--- What this task involves ---
Go to the line containing "[1.00-1.33s]" in the material below. From there to the end, retype every line exactly and drop the pictures.
═════ Data excerpts
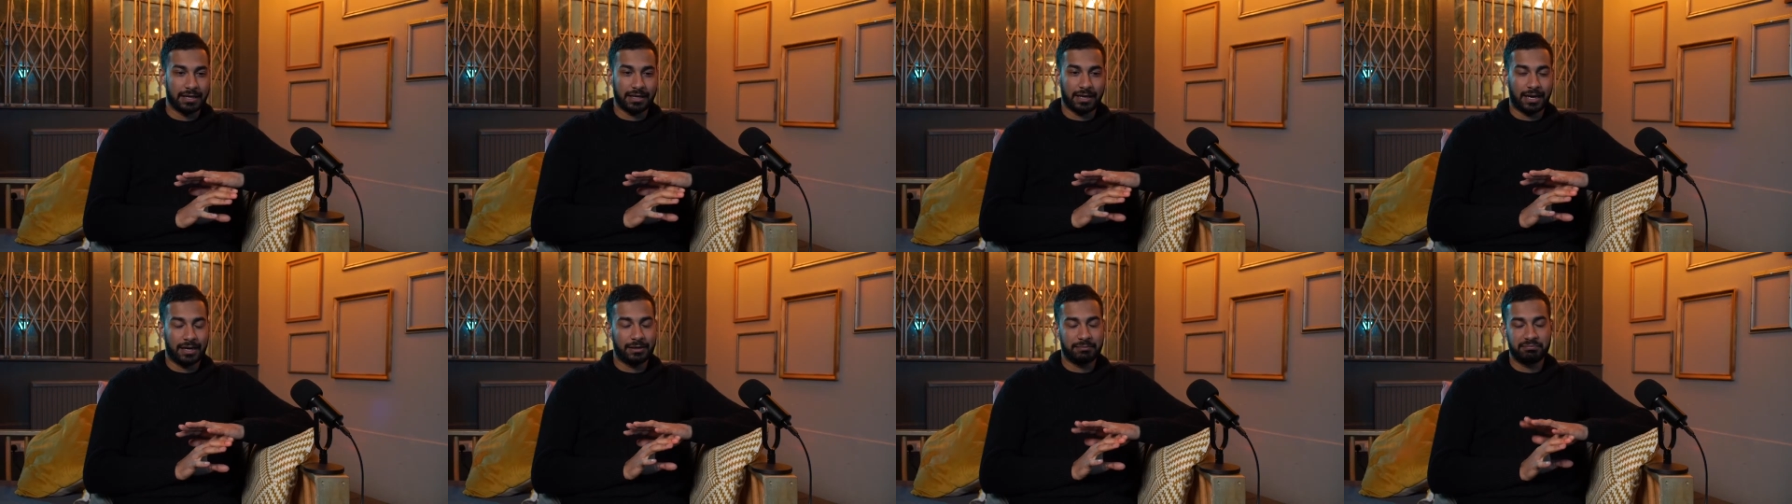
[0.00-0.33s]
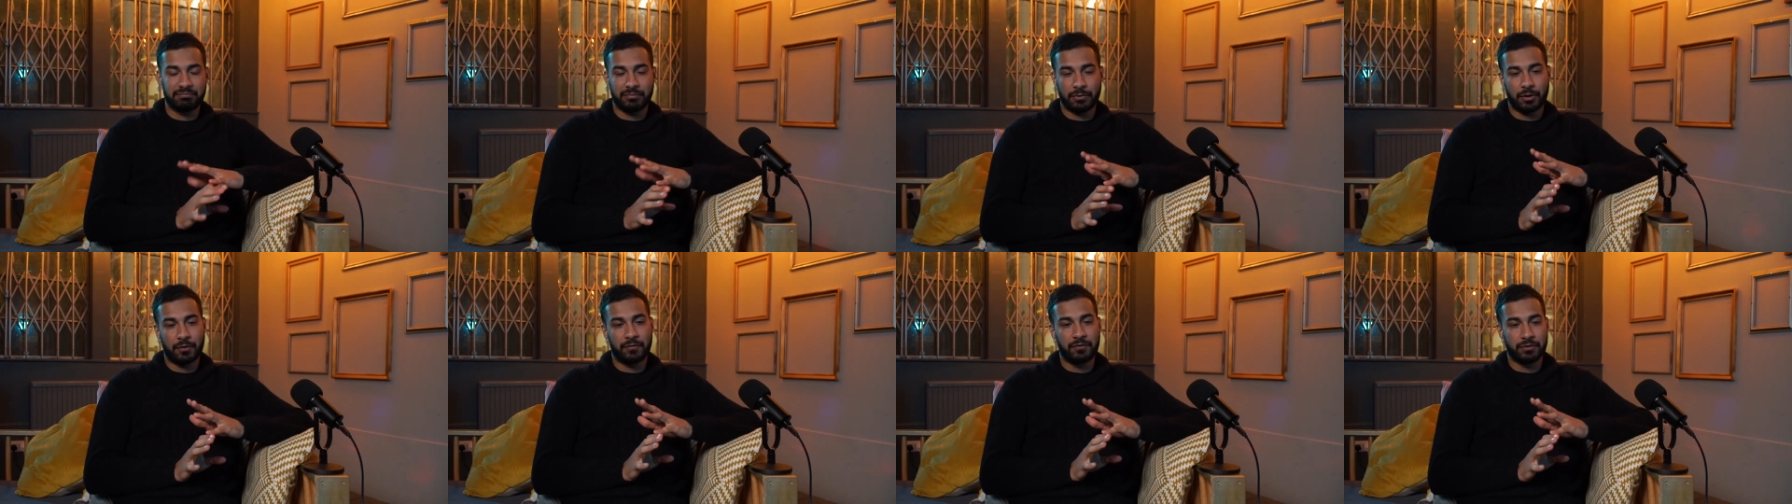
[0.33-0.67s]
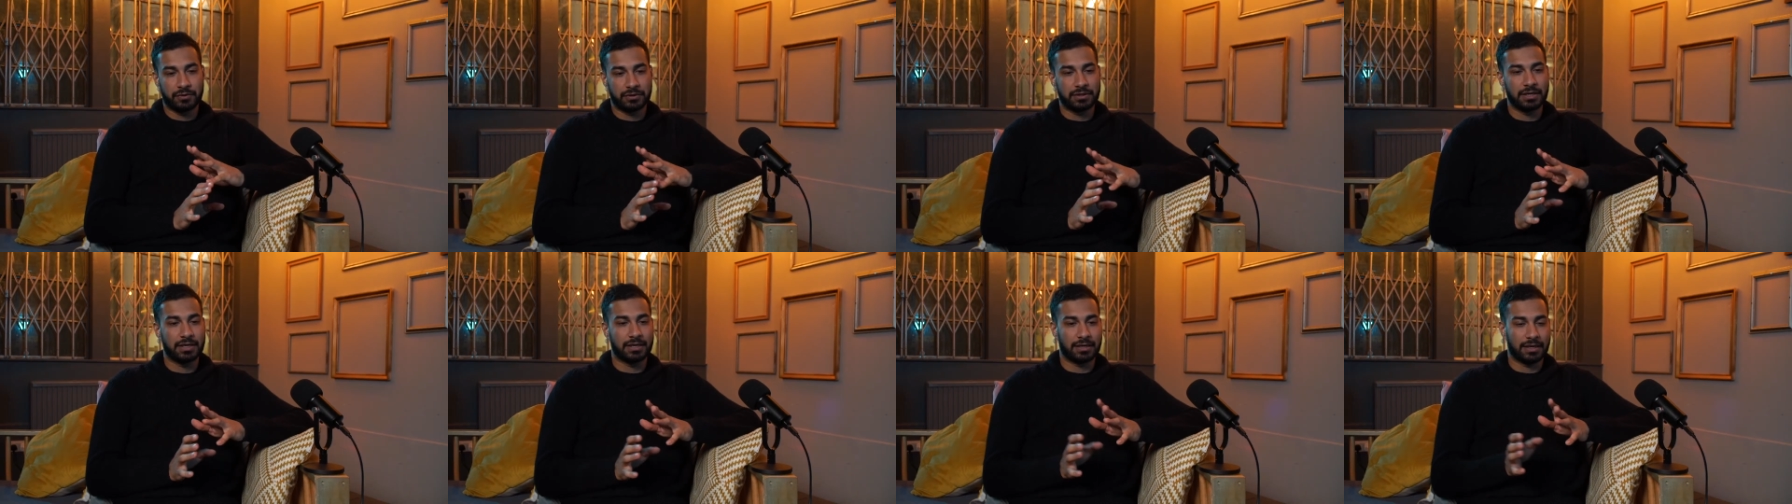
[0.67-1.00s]
it,
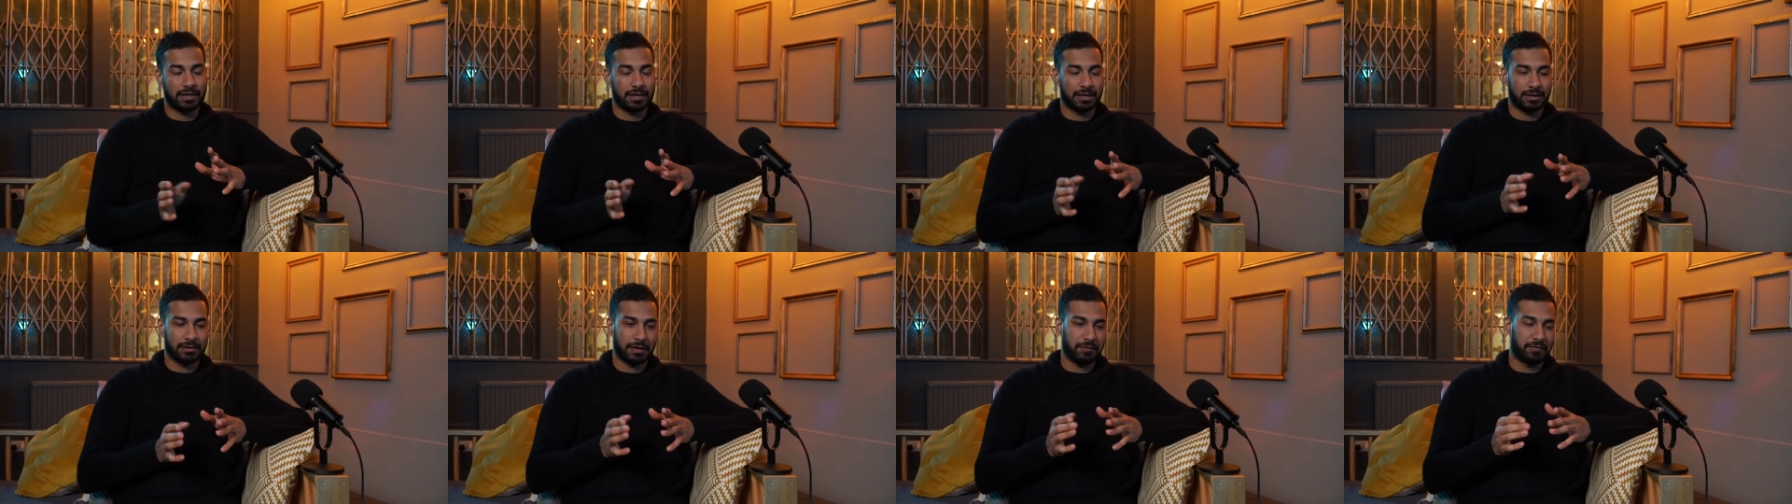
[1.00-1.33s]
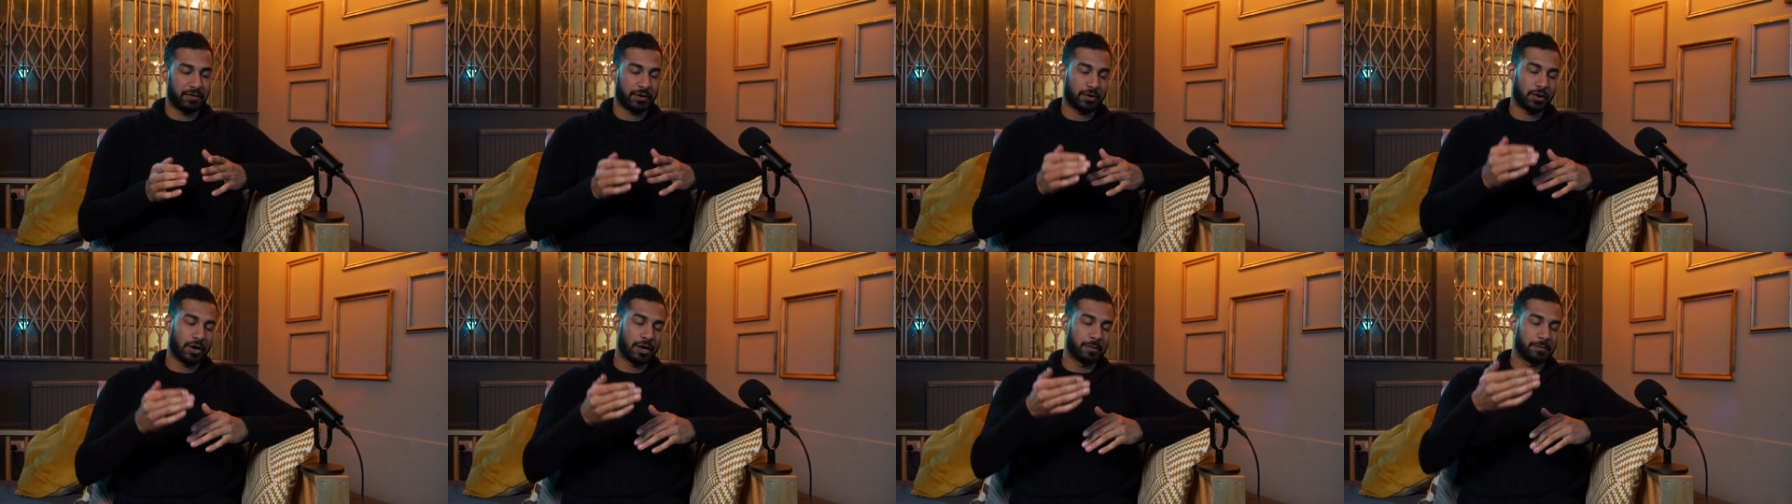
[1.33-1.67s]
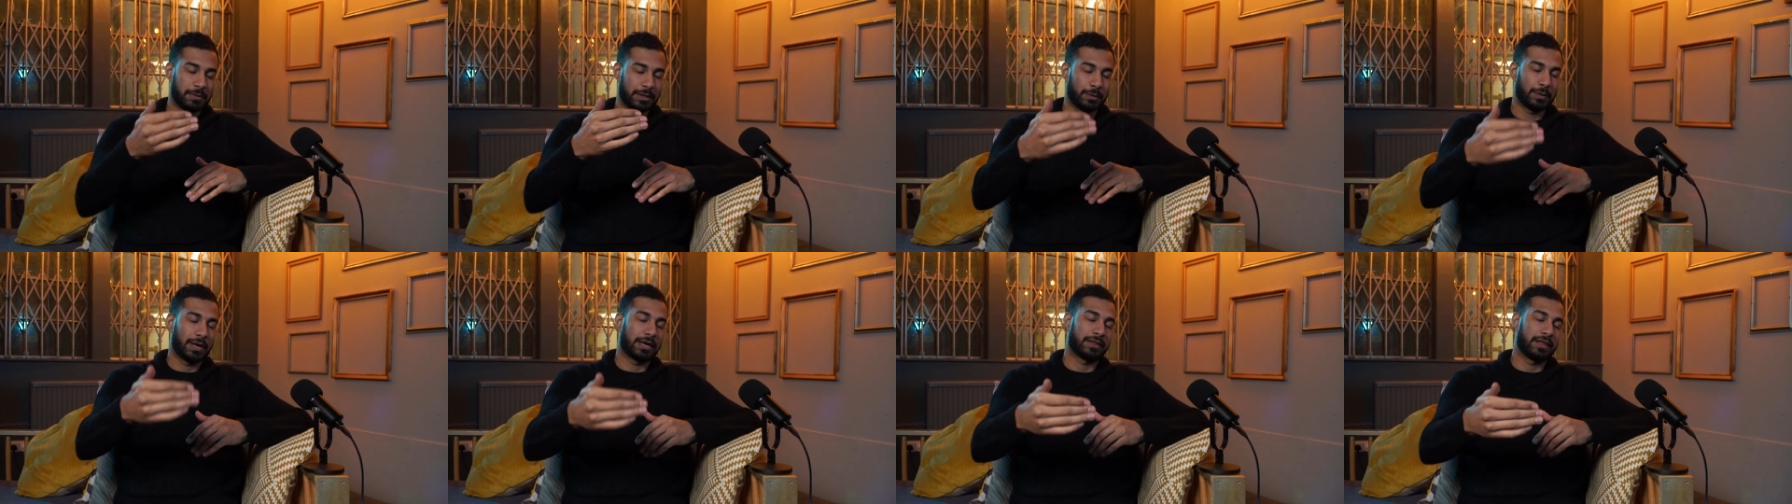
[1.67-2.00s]
obviously, if it can't
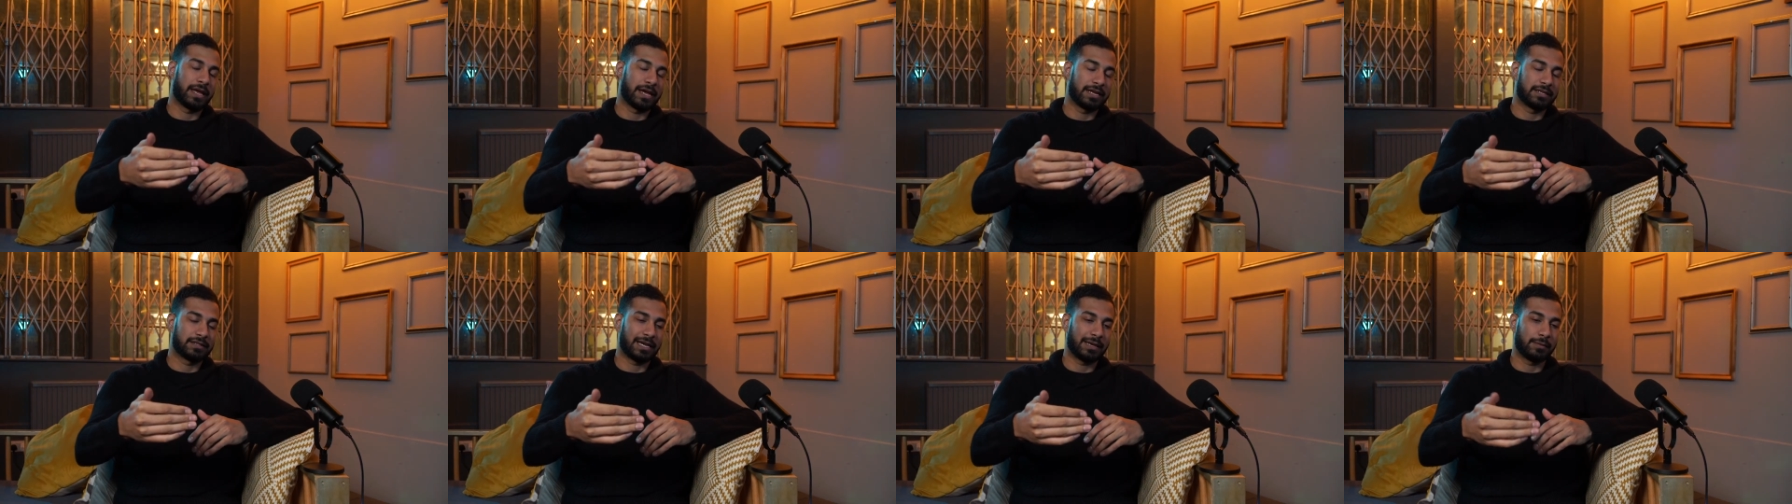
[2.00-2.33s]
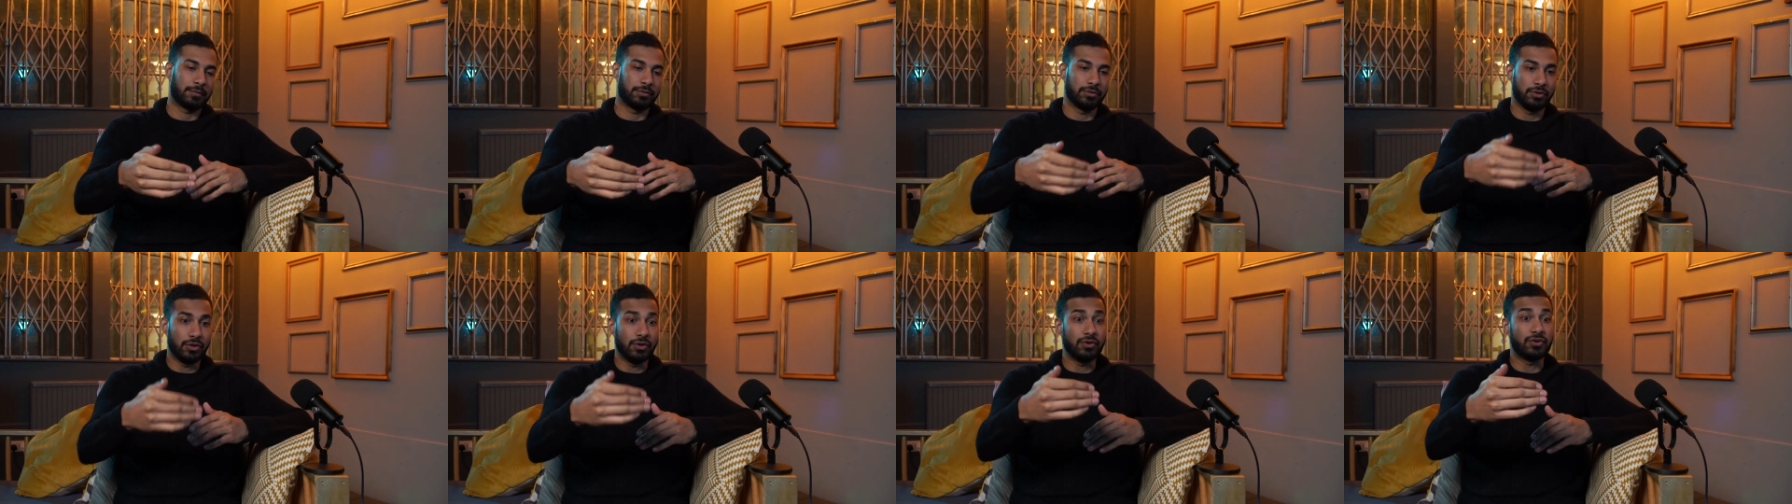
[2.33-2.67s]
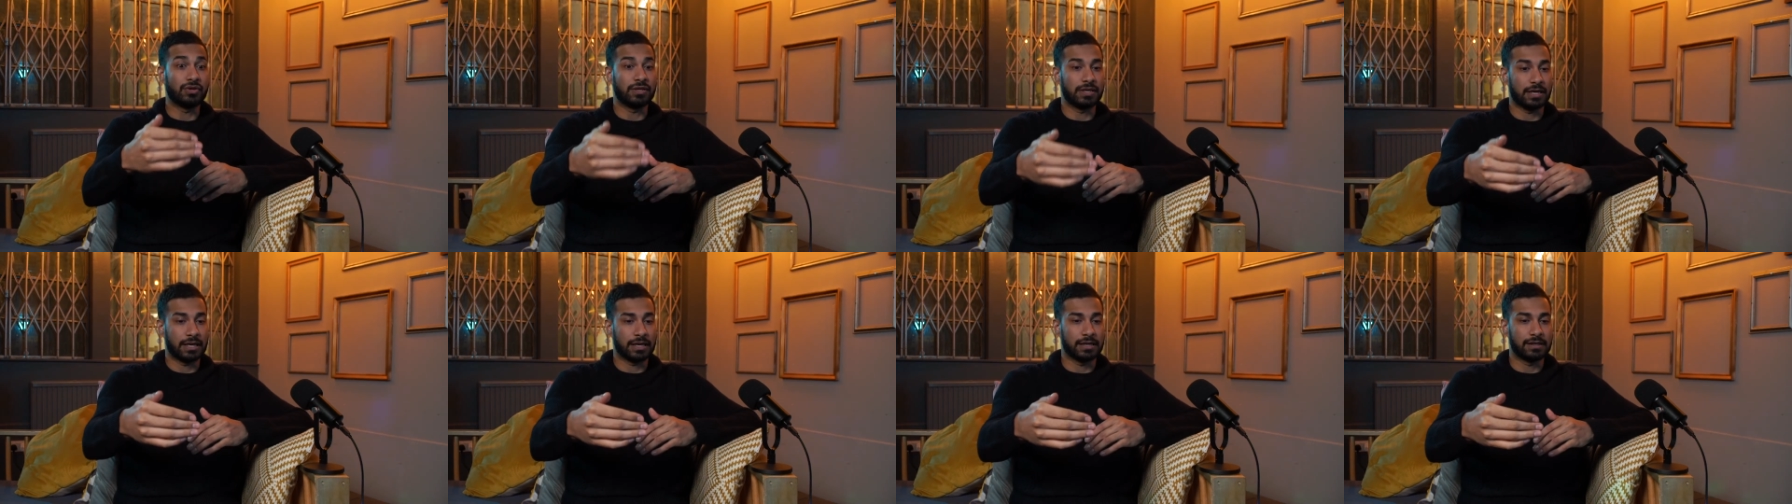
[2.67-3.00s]
be where the head table
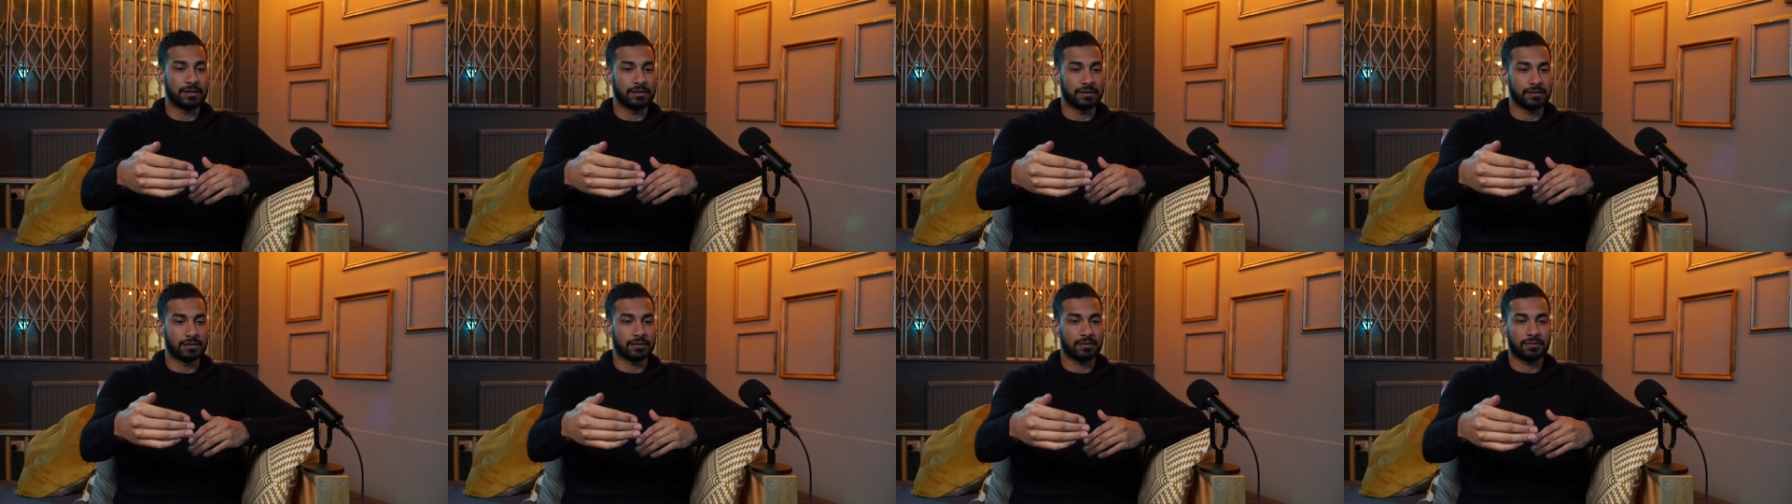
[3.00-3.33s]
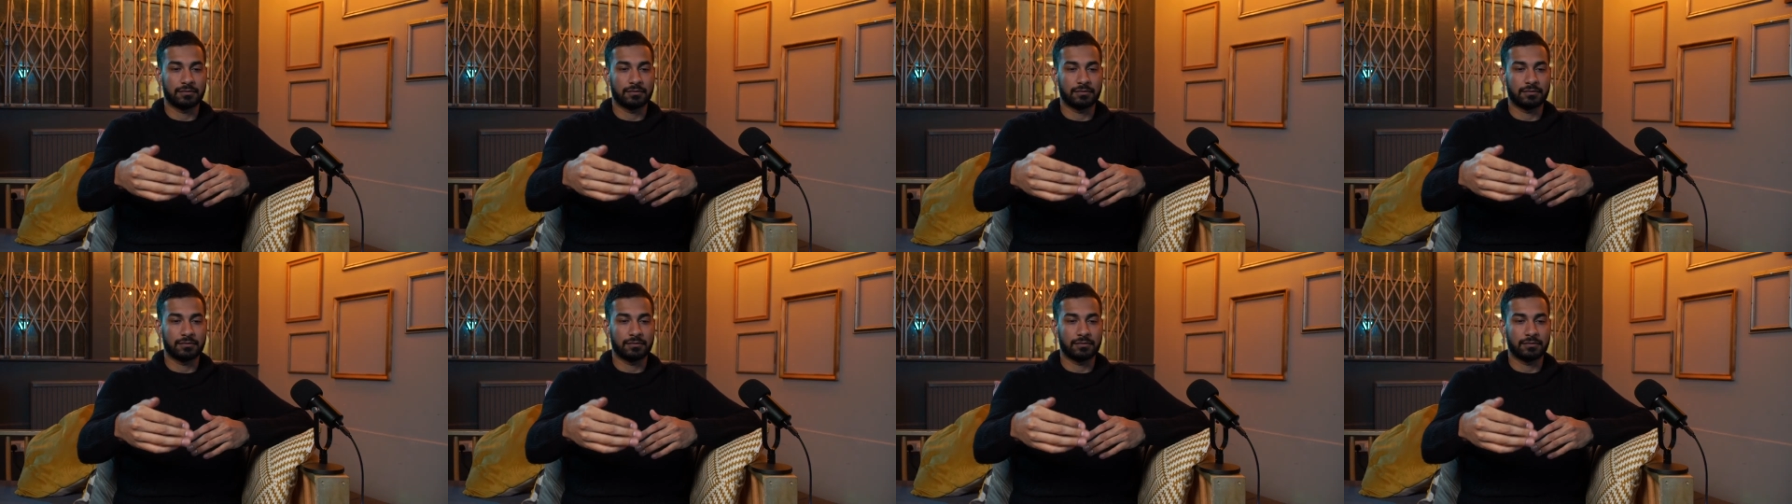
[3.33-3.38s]
usually is,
══════════
--- Task result ---
[1.00-1.33s]
[1.33-1.67s]
[1.67-2.00s]
obviously, if it can't
[2.00-2.33s]
[2.33-2.67s]
[2.67-3.00s]
be where the head table
[3.00-3.33s]
[3.33-3.38s]
usually is,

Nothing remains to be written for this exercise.